:: Your task ::
When you write out the records, keep every word exact and drop the pictures.

:: Collected data ::
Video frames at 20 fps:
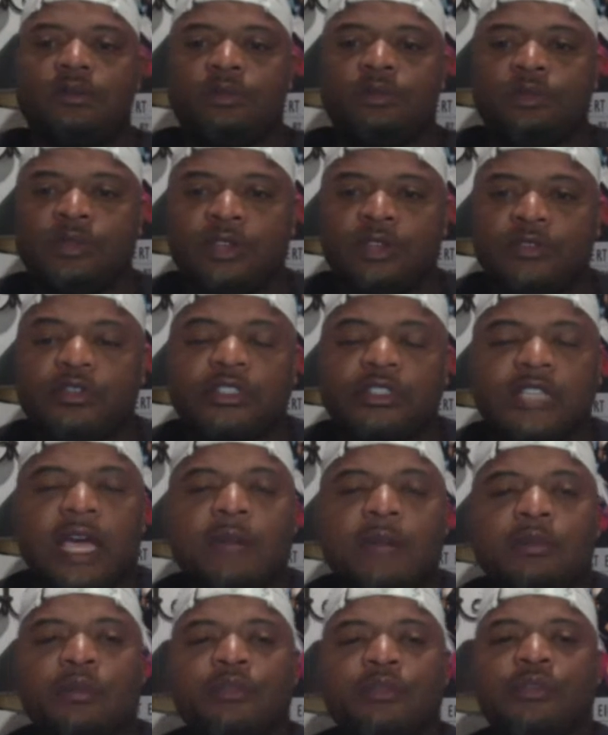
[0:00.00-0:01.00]
different
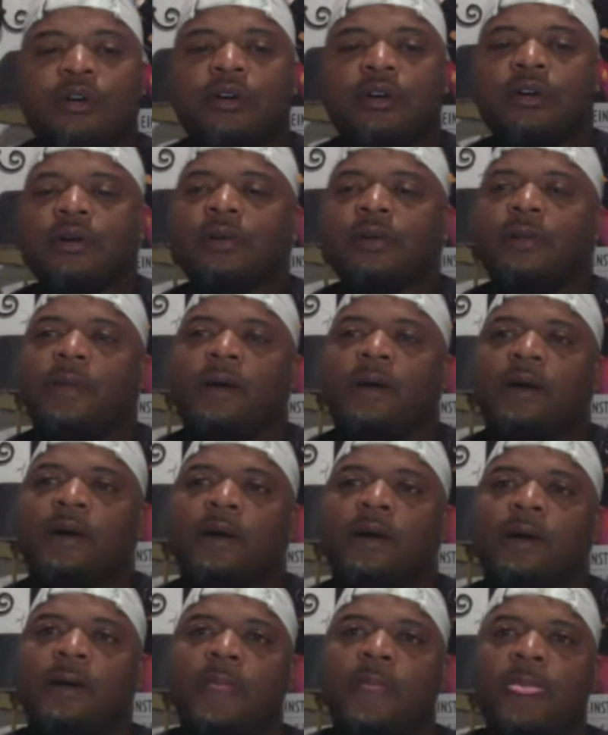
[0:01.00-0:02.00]
type of
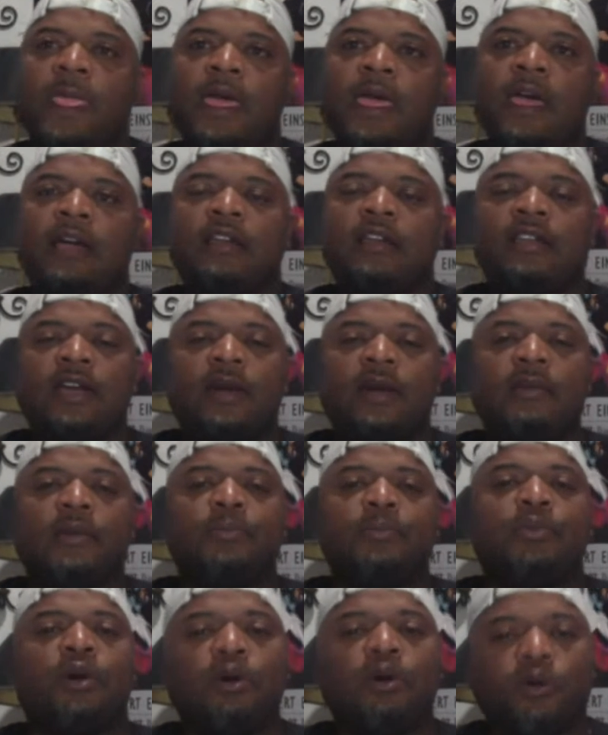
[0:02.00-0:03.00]
economic
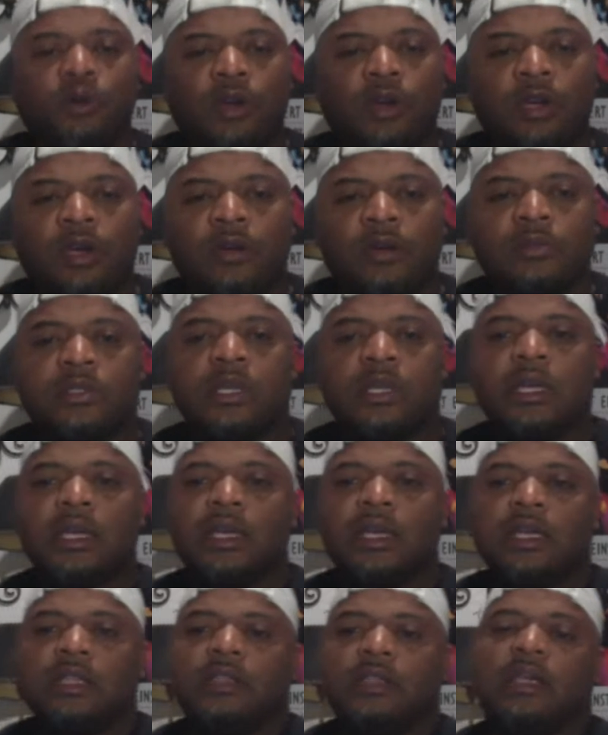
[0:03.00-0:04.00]
programs
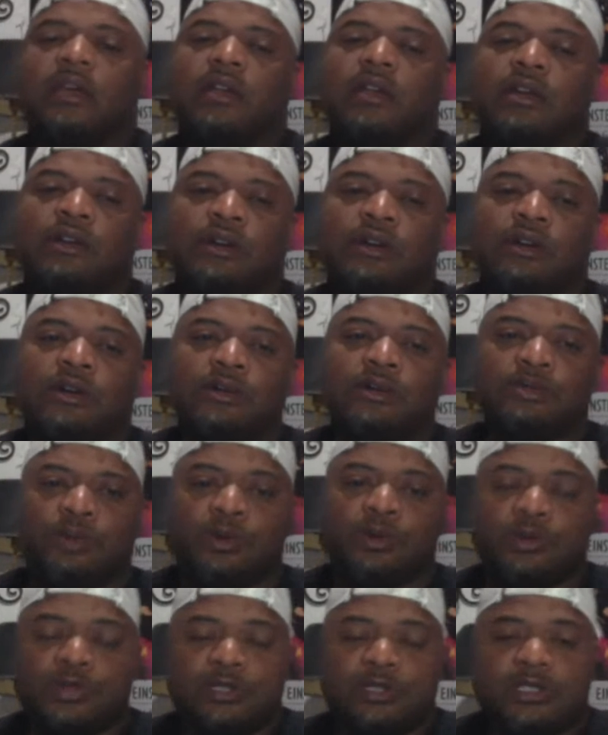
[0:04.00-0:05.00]
that
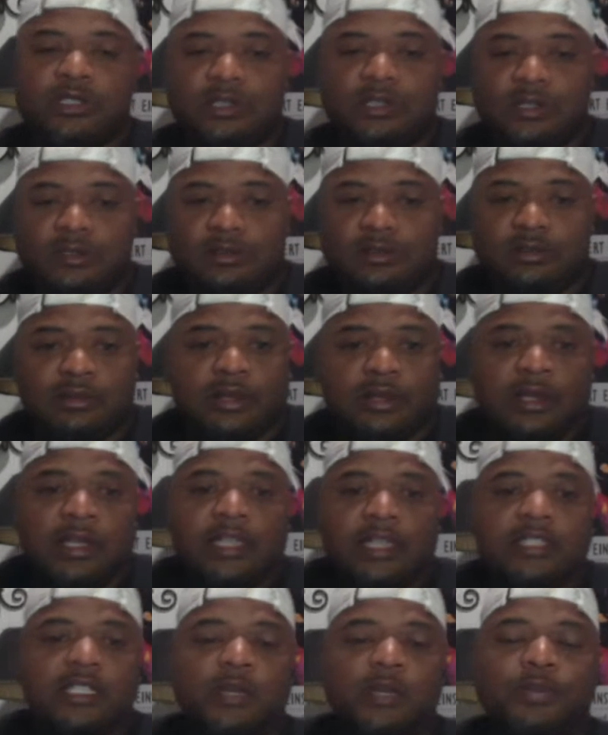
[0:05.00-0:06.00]
were
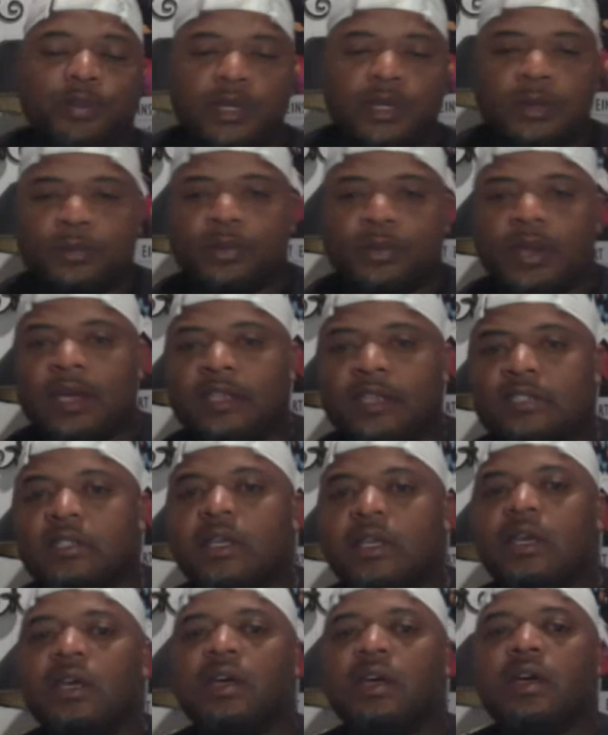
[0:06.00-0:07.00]
initially put in place
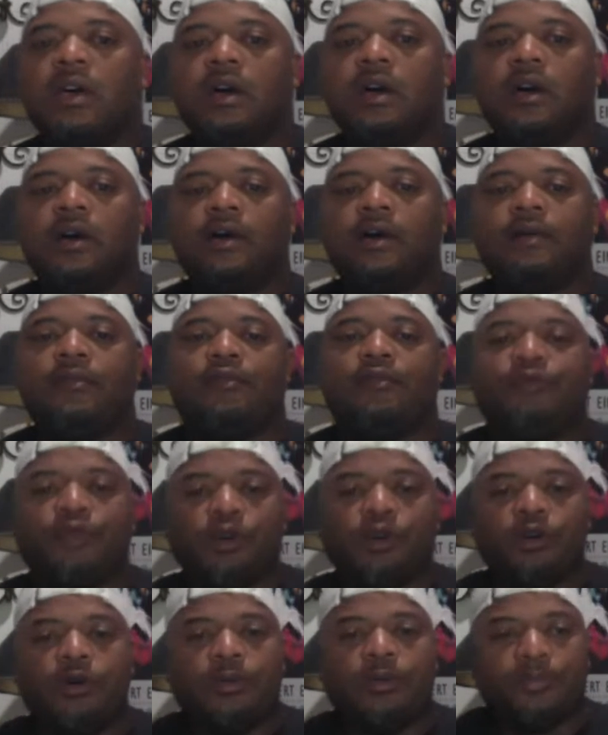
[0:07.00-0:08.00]

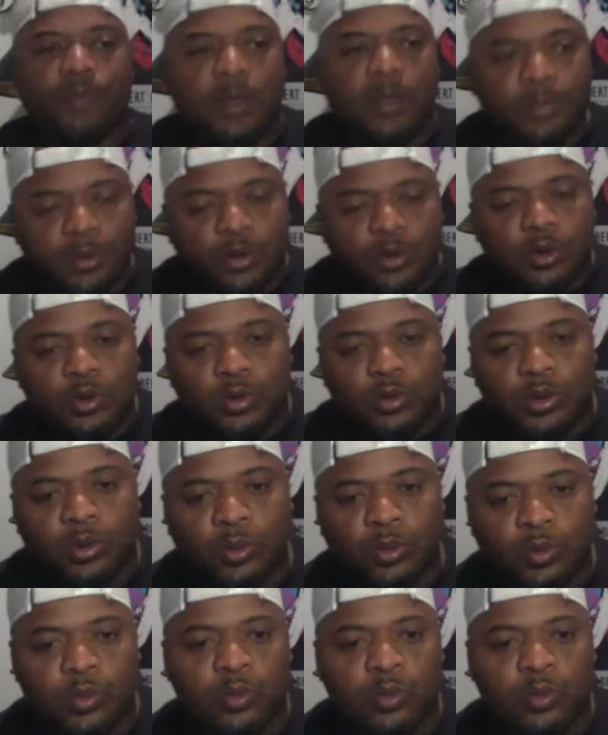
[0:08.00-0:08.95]
for people who were,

:: Answer box ::
Video frames at 20 fps:
[0:00.00-0:01.00]
different
[0:01.00-0:02.00]
type of
[0:02.00-0:03.00]
economic
[0:03.00-0:04.00]
programs
[0:04.00-0:05.00]
that
[0:05.00-0:06.00]
were
[0:06.00-0:07.00]
initially put in place
[0:07.00-0:08.00]

[0:08.00-0:08.95]
for people who were,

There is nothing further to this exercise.